Go to contents (site navigation)

 


Realised by ALMS™
developer of the AIDS-HIV Reference project
Abstract No.: MoP-213
Session: Proteomics: Clinical
Presentation date: Mon, Aug 28, 2006
Presentation time: 09:50 – 11:20

Analysis of E.coli Protein Expression in the Mouse Gastrointestinal Tract by 2D-PAGE and nanoLC-ESI-MS/MS

Wolfram Engst1, Carl Alpert1, Jacqueline Scheel1, Michael Blaut1

1 German Institute of Human Nutrition Potsdam-Rehbruecke, Nuthetal, Germany

Correspondence address: Wolfram Engst, German Institute of Human Nutrition Potsdam-Rehbruecke, Mass Spectrometry, Arthur-Scheunert-Allee 155, Nuthetal, D-14558 Germany.

Keywords: Chromatography, Liquid -, Nanoscale Capillary; Mass Spectrometry, QTOF; MS/MS, Liquid Chromatography; Protein Identification.
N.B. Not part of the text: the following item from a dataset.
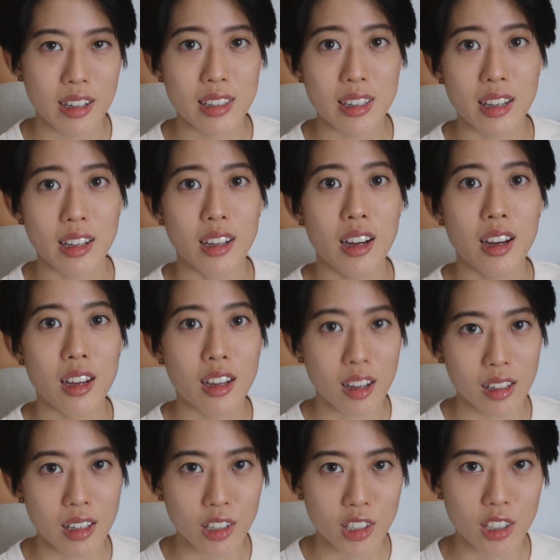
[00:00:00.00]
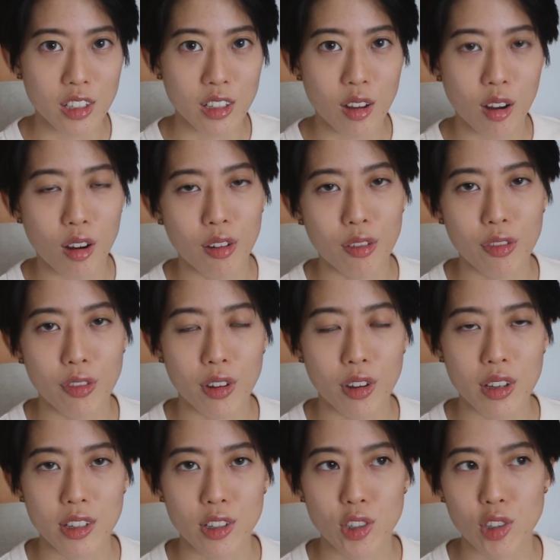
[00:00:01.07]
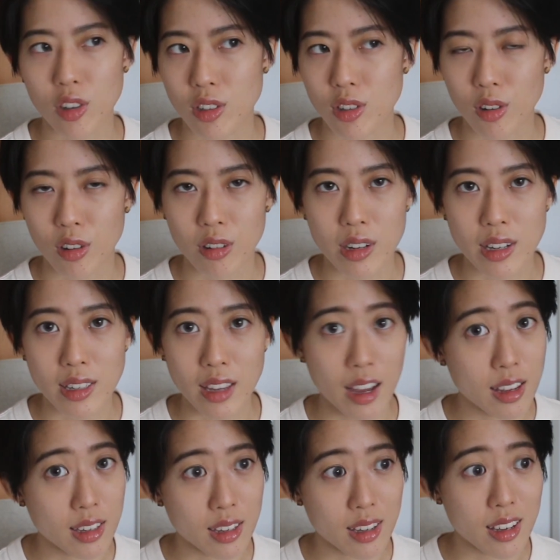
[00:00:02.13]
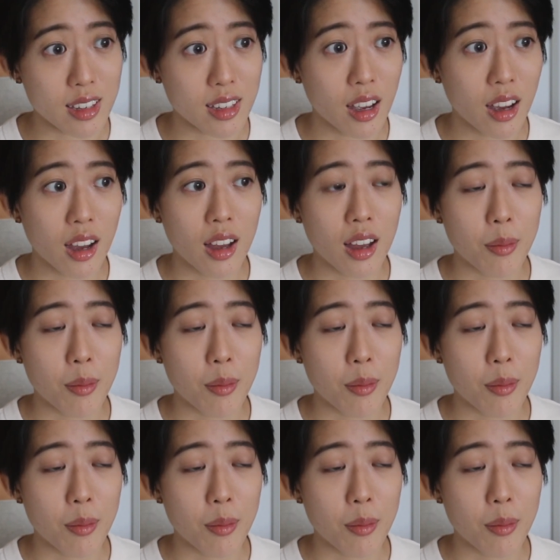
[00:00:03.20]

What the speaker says: It is a collection of short stories, essays,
Novel aspect: Development of a nanoLC-ESI-MS/MS method for characterization of host-bacteria interactions in vivo.

 

The human digestive tract is a complex ecosystem, where several hundred bacterial species interact with each other, food components and the host. The gut microbiota fulfills a number of functions in host physiology but is also presumed to contribute to the development of diseases, such as inflammatory bowel disease, colon cancer and allergies.
While the influence of the bacteria on the host has been repeatedly demonstrated, the host may also have an influence on the bacteria. At present, knowledge about these interactions is very scarce. Host-bacteria interactions have mostly been investigated with regard to the host response or to activities of pathogenic bacteria. In contrast, we aim to identify reactions of non-pathogenic bacteria that result from their contact with host-cells as they occur in the gastrointestinal tract (GIT) by means of the detection of differentially expressed proteins. In a proteomic approach the response of non-pathogenic human bacteria during transit of the gastrointestinal tract was investigated using a gnotobiotic animal model (ex-germfree mice mono-associated with E. coli) and Nanospray ESI-MS/MS for subsequent identification of the expressed proteins.
Samples from feces and different compartments of the GIT were separated by 2D-PAGE and spots of interest were selected after pattern analysis with the PDQuest software. Proteins were digested with trypsin and the resultant peptide mixtures were analyzed on a Waters capillary LC system (CapLC) coupled to a Waters QTOF-Ultima API mass spectrometer fitted with a Nanolockspray source. The acquisition of MS/MS spectra was performed in an automated data directed switching between the MS and MSMS mode based upon ion intensity and charge state.
Protein identification based on sequence information of the tryptic peptides was achieved using ProteinLynxTM Global Server 2.2 software (Waters corporation) for processing of MS/MS data and subsequent databank searching. Precursor and product ions were automatically lockmass corrected against Glufibrinopeptide B and erythromycin which generally results in a mass accuracy close to 5 ppm. The option of inclusion or exclusion of peptide masses in data acquisition and to merge results by ProteinLynxTM Global Server permitted the identification of additional peptides, thereby increasing the sequence coverage of identified proteins.
The bacterial protein expression varied with the transit along the GIT probably as well as with the nutritional status of the host. However in fecal samples the products of e.g. the genes ptgA, galM, gldA, dhaK, otcC, talB, yjgF, ahpC, rpiA, artI, aspG2, ppiB, ptsN ( = rpoB), dsbA and mao2, several of which are involved in energy metabolism or which have regulatory functions, appear to be constantly expressed.